• **Task goal**:
Only the lines containing the string "with" are needed; copy all of them from the listing.

• **Input for this task**:
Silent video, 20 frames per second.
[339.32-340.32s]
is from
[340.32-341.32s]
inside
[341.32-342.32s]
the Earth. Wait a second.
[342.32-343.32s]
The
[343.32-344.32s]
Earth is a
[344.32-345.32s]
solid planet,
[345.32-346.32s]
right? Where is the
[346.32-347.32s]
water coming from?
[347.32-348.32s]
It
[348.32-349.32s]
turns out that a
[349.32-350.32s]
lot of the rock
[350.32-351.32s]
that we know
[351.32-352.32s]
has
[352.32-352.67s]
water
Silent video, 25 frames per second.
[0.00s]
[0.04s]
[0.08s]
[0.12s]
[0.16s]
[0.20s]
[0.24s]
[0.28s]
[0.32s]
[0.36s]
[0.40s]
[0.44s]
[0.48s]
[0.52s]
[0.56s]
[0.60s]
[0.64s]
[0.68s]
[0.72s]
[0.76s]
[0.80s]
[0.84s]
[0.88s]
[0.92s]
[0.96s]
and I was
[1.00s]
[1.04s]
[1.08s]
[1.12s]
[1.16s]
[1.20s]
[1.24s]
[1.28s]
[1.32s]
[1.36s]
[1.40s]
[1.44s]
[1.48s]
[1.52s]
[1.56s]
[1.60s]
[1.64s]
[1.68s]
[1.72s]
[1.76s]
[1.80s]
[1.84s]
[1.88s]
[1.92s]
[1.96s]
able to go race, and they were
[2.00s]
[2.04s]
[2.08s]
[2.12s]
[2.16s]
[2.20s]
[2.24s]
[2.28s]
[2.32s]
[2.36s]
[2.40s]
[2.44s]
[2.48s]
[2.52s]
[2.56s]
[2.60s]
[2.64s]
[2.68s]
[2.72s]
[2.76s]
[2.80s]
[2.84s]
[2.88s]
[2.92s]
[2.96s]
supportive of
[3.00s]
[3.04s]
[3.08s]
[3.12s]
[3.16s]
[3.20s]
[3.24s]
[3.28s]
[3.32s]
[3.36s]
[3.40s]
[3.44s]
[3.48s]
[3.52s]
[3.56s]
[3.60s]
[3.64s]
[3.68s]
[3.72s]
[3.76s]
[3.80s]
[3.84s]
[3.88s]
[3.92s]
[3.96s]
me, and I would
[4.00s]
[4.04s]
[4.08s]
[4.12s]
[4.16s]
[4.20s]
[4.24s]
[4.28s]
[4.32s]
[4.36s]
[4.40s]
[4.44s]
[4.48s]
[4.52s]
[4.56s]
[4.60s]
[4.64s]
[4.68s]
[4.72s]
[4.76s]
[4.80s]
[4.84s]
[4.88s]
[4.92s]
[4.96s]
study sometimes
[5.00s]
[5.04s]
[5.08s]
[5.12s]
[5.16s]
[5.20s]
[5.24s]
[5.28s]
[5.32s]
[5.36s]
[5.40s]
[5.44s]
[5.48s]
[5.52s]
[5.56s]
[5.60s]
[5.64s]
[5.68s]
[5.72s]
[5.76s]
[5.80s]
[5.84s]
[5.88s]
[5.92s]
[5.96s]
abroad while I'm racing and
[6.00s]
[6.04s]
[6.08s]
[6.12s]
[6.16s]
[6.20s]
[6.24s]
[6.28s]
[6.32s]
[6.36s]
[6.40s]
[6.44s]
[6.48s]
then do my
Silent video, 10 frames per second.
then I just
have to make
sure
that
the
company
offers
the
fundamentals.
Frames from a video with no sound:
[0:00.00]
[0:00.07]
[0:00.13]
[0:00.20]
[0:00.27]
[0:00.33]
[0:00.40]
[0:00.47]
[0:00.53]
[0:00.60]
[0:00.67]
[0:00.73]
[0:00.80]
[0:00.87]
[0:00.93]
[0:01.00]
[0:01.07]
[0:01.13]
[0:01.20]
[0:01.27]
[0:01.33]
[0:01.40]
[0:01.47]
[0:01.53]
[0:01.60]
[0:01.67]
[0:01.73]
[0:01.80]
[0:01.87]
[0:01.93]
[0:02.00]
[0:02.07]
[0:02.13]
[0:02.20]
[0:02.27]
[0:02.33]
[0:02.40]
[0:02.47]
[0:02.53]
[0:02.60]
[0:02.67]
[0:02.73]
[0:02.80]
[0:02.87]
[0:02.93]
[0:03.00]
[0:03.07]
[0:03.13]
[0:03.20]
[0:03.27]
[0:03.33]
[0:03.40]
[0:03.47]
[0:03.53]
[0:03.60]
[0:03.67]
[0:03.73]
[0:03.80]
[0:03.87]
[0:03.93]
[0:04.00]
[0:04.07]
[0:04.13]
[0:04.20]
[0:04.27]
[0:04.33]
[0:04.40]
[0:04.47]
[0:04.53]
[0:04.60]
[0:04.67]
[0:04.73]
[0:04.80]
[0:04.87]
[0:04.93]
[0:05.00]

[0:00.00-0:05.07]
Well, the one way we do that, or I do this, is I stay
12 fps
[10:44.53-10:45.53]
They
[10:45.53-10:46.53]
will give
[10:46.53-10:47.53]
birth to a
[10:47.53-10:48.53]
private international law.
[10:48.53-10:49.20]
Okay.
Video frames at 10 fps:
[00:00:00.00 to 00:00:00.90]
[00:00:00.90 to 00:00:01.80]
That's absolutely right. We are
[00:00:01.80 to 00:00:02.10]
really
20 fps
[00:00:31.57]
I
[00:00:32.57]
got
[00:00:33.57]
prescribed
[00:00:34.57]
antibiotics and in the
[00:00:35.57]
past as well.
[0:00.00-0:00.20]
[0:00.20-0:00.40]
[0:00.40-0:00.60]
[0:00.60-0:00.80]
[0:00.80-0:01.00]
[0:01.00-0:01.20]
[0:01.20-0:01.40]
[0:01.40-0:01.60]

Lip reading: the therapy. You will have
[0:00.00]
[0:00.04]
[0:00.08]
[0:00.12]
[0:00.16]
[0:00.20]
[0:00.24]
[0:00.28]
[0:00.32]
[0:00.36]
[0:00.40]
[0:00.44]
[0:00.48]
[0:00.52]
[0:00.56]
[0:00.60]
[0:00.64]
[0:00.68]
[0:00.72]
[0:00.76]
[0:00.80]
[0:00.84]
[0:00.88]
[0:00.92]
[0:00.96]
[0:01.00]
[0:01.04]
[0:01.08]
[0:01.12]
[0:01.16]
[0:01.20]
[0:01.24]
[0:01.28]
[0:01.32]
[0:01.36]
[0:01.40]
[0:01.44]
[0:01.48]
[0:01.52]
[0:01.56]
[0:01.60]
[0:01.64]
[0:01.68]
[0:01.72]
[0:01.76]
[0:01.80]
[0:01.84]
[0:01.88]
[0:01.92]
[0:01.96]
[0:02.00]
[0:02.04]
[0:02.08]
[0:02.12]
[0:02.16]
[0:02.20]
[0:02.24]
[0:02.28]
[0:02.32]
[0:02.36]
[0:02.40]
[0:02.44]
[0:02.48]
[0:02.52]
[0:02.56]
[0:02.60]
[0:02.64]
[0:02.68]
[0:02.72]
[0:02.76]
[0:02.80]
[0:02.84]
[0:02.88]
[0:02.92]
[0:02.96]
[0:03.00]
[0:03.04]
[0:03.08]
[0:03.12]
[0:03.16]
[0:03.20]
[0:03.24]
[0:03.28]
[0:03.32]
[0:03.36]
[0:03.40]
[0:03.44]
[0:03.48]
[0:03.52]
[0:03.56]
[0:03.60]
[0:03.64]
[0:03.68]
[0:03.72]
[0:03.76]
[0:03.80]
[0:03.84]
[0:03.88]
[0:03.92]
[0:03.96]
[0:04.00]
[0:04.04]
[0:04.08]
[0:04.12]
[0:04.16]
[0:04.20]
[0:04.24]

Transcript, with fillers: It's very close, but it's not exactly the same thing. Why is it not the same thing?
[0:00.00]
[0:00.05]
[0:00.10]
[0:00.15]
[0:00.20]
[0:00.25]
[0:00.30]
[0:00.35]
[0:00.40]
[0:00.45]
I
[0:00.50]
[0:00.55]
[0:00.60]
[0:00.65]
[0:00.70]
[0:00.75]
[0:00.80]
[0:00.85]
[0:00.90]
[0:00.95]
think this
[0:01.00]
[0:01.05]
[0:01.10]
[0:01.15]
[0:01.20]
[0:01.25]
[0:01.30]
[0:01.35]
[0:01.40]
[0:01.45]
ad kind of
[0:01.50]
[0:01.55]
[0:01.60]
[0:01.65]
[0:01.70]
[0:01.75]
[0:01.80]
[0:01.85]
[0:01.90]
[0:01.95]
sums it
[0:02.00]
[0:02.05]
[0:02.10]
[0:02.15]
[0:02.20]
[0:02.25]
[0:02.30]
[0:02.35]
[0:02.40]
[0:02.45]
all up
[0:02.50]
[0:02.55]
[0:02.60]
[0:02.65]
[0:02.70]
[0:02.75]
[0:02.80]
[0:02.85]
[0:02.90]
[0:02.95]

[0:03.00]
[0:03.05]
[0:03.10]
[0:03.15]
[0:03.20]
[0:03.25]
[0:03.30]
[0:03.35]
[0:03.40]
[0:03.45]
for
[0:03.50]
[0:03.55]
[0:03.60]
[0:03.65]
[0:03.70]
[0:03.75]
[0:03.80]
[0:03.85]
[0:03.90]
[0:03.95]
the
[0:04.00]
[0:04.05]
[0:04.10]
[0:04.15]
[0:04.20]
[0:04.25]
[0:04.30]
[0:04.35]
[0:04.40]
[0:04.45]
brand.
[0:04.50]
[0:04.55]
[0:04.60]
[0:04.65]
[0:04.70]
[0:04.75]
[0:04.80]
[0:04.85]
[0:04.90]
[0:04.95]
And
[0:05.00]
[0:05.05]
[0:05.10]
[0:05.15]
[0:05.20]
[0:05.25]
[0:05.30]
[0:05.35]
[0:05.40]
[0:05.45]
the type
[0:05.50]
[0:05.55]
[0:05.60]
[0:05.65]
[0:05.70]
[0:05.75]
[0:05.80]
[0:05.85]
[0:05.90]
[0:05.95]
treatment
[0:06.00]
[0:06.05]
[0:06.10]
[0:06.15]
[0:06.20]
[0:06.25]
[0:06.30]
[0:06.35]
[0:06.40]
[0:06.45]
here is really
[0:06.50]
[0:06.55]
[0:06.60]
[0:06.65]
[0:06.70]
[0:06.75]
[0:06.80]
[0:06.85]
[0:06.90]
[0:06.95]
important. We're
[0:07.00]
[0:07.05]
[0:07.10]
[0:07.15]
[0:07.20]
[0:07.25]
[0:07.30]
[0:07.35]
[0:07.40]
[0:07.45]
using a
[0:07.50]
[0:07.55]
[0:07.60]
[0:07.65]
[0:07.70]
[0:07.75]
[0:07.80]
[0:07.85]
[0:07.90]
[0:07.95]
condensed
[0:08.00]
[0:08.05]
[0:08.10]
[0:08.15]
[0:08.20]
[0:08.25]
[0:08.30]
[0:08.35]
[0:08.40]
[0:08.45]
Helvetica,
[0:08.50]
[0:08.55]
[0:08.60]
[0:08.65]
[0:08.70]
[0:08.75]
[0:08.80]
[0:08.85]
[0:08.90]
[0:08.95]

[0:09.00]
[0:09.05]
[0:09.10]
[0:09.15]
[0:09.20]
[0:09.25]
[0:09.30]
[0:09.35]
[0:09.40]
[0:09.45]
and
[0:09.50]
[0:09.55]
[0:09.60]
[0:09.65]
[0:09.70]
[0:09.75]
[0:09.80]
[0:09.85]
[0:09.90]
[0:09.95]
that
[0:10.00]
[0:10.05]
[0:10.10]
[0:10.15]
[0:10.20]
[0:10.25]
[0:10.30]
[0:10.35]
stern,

• **Finished exercise**:
Frames from a video with no sound:
Transcript, with fillers: It's very close, but it's not exactly the same thing. Why is it not the same thing?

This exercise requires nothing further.